家電量販店が近年力を入れている住宅リフォームに関しても、増税前に済ませたほうが良いものが一部あります。屋根・壁塗装や間取り変更のような大掛かりなリフォームは、これからすぐに工事しても工事完了が10月になり、消費税は10%になってしまいます。今からではもう間に合いませんね。一方、2~3日で終わるようなプチリフォームならまだ間に合います。トイレ、キッチン、洗面台、お風呂などです。これらのプチリフォームは基本的に価格変動が少ないので、増税後に価格が大きく下がることもないでしょう。
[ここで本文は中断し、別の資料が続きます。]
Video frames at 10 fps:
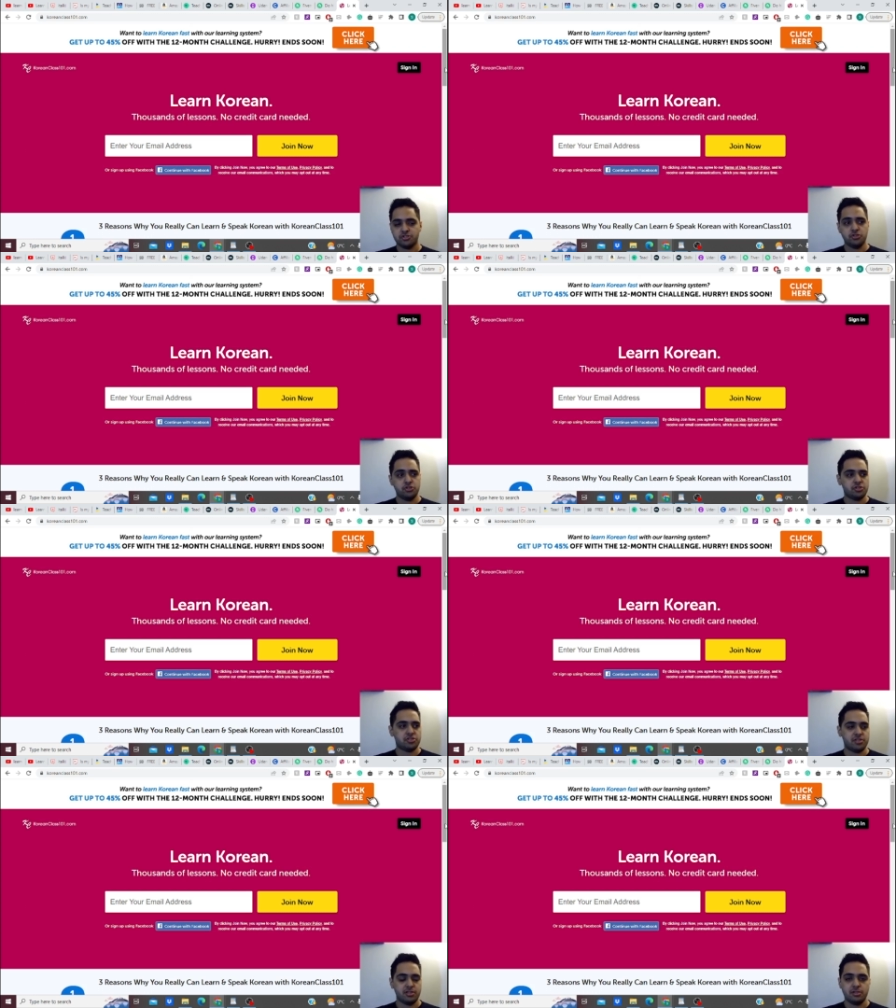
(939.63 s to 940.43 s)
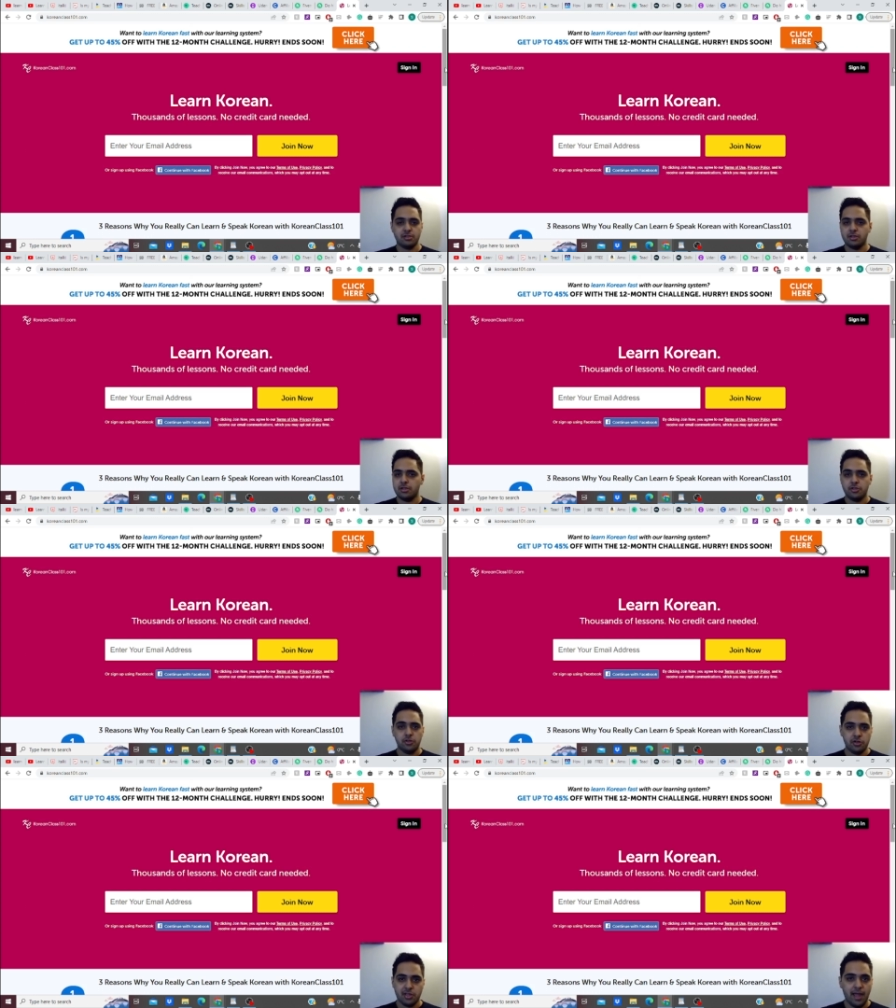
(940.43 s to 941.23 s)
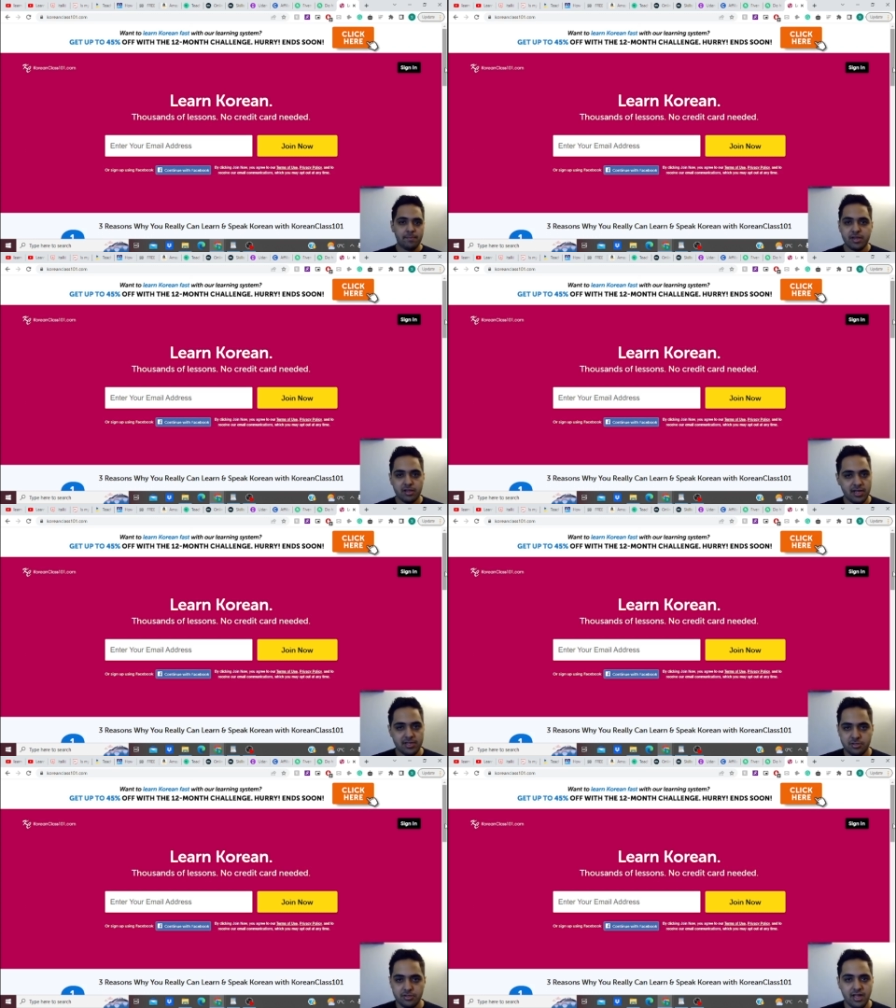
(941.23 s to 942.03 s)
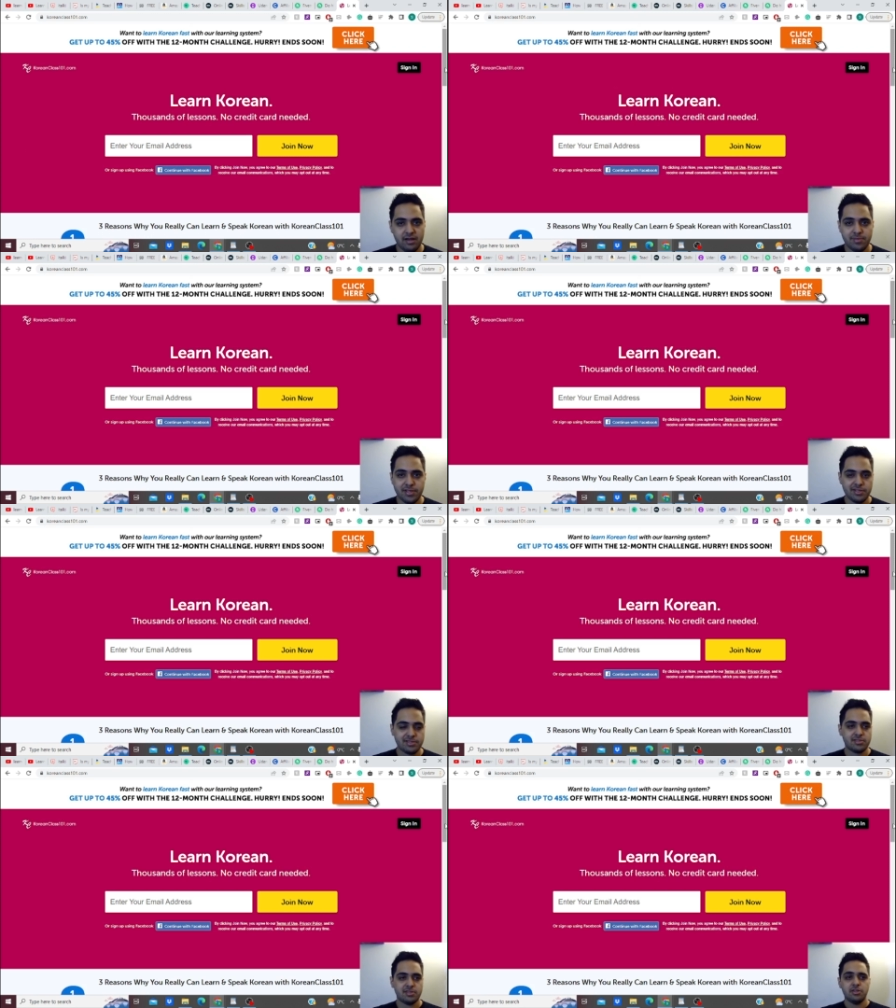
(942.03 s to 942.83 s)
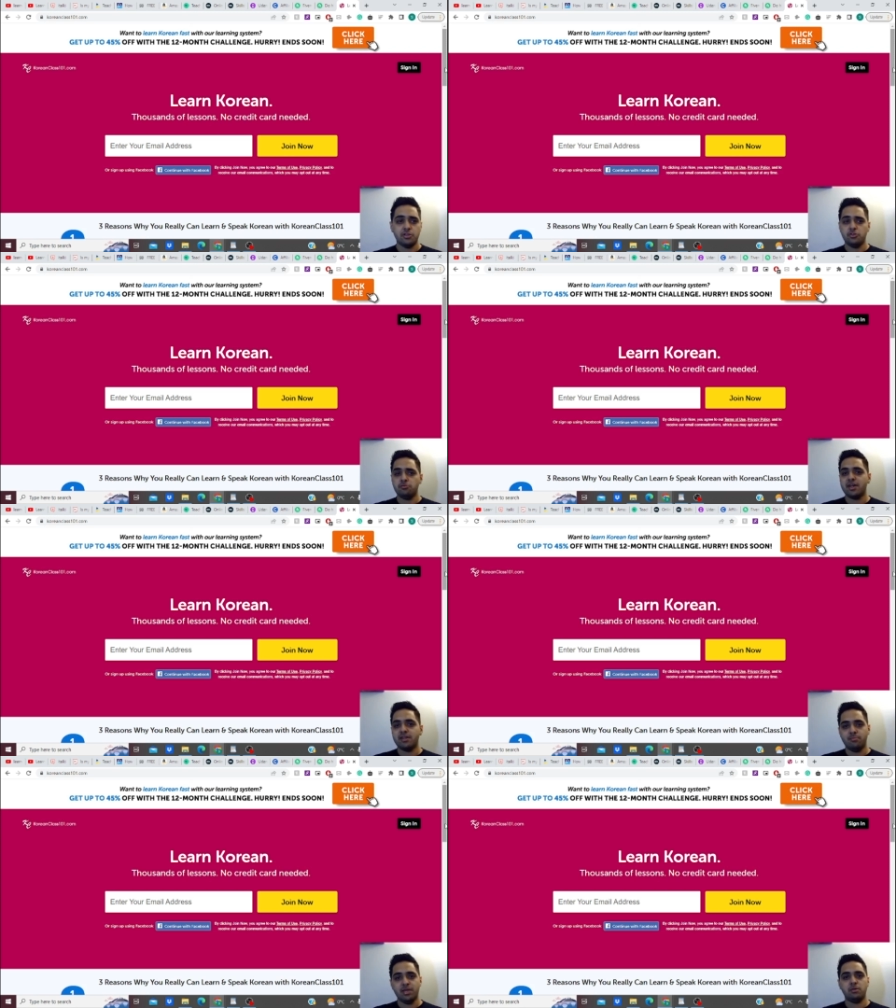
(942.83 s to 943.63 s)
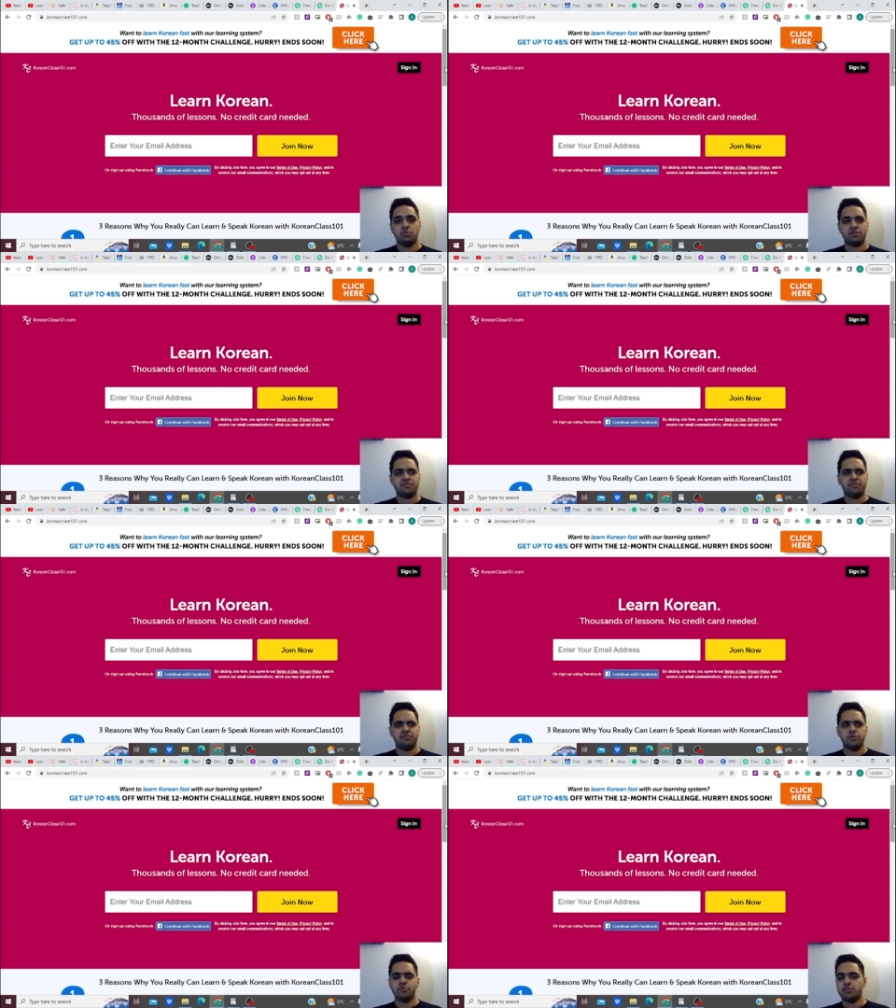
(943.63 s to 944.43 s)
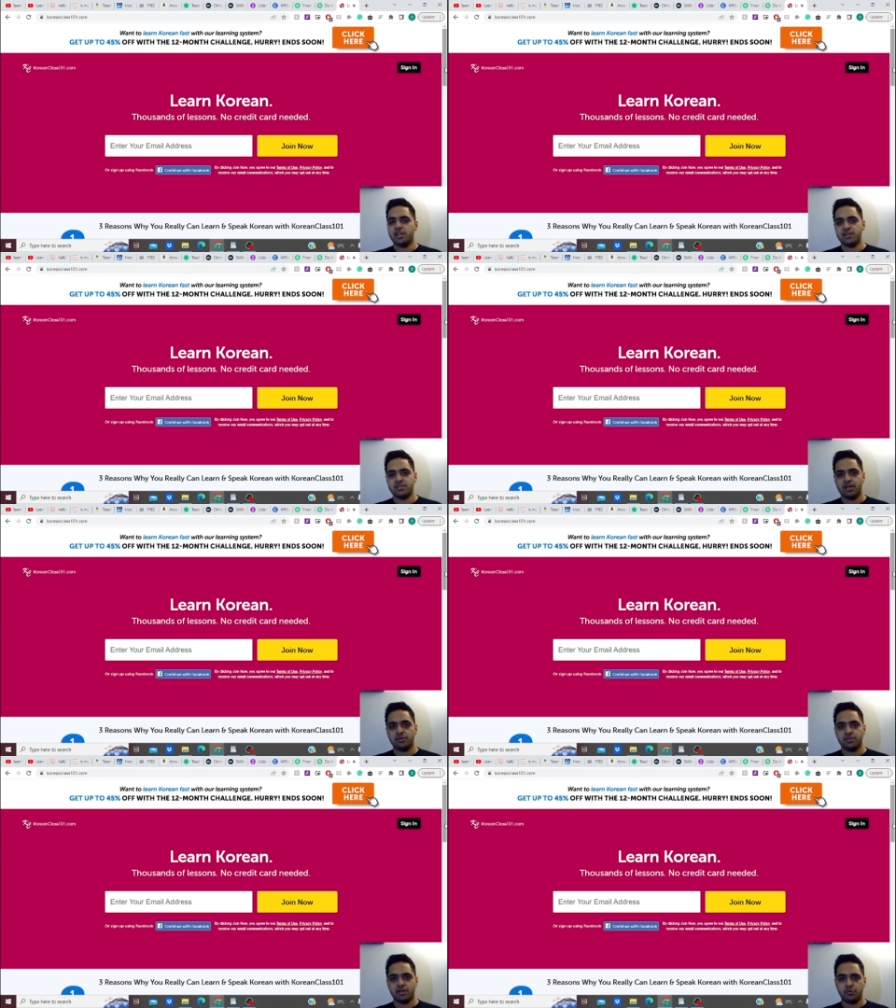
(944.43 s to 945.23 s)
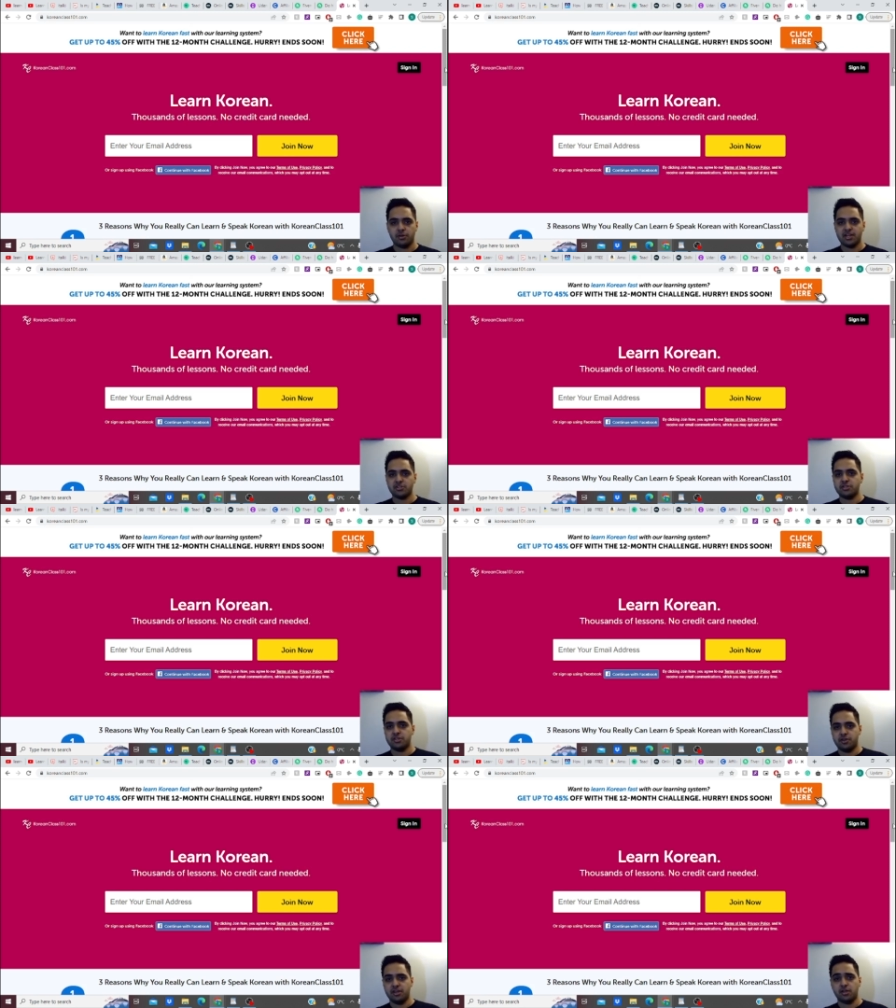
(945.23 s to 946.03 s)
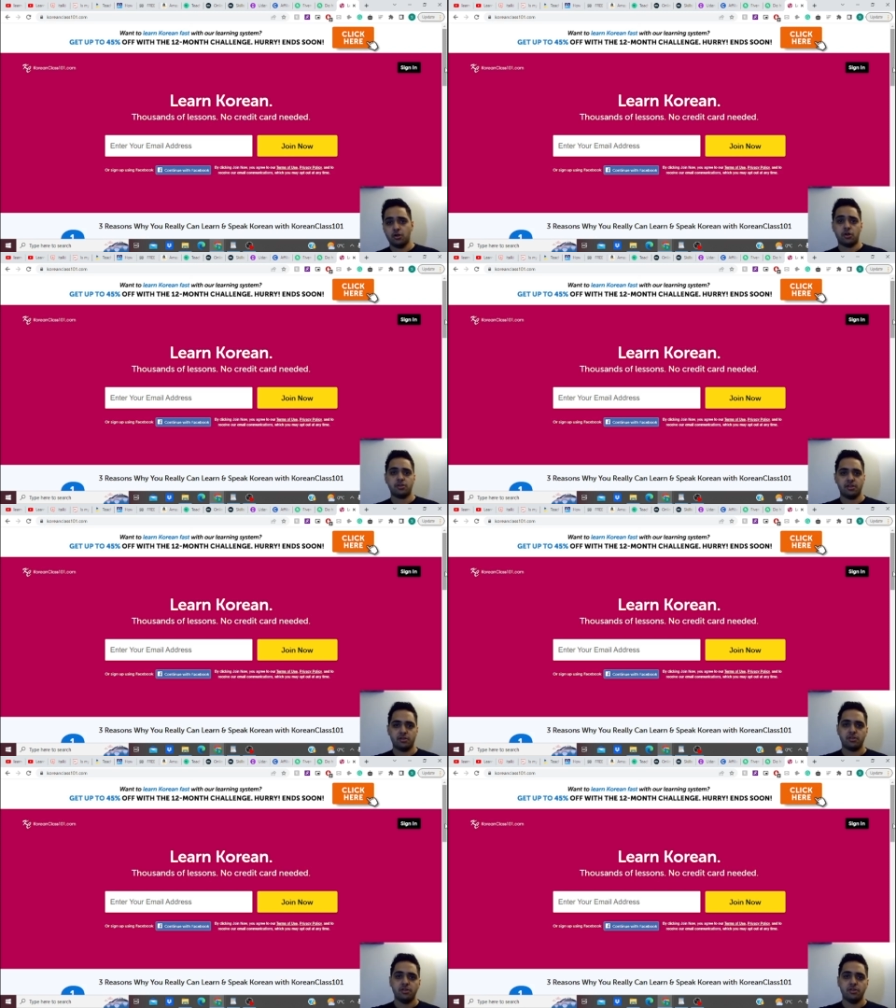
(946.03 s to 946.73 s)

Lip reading: You should still, capitalize on that, because you might be one of the few creators out there who are actually creating content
ただし、ここでも注意が必要です。政府が増税の反動を抑えるために10月1日から導入する「次世代住宅ポイント」の対象になるリフォームならば、10月以降に工事をしたほうがお得になります。バリアフリーや耐震、断熱、節水型のトイレや水栓、、エコキュートやエコジョーズなどの省エネ設備、ビルトイン食洗機やIHクッキングヒーター、宅配ボックスなども対象になります。これらをリフォーム・設置した場合にポイントが発行され、家電やインテリア・家具、生活雑貨などの購入にあてることができます。工事の種類や設置する製品によって付与されるポイント数は異なりますが、大概において消費増税分より高いポイントが付与されます。
- ◇次世代住宅ポイント制度
- https://www.jisedai-points.jp/
ネット通販もタイミングに注意!
これまで前2回の増税は4月1日からでしたが、どちらの時も3月最終週に生活雑貨のまとめ買いが起きました。シャンプーや台所洗剤、ティッシュ、トイレットペーパーなどの生活必需品が店頭で品薄になったのです。増税分は数円から100円程度しかありませんが、少しでも安く買いたいという消費者心理が動いた結果です。
今回、家電量販店でも同様のまとめ買いが起きる見られています。プリンター用紙やインク、乾電池、シェーバーの替刃、LED電球といった消耗品を少しでも安く買いたいのであれば、この機会にまとめ買いしておきましょう。
最後に、ネット通販での購入もタイミングに注意してください。先に述べたように、消費税が課せられるタイミングは出荷時です。つまり、9月30日に注文が完了しても、通販業者の倉庫を出荷するのが10月1日以降ならば消費税は10%になります。9月最終週は駆け込み需要で出荷作業が混雑する可能性があるので、気になる商品があるのなら早めに行動を起こすのが吉です。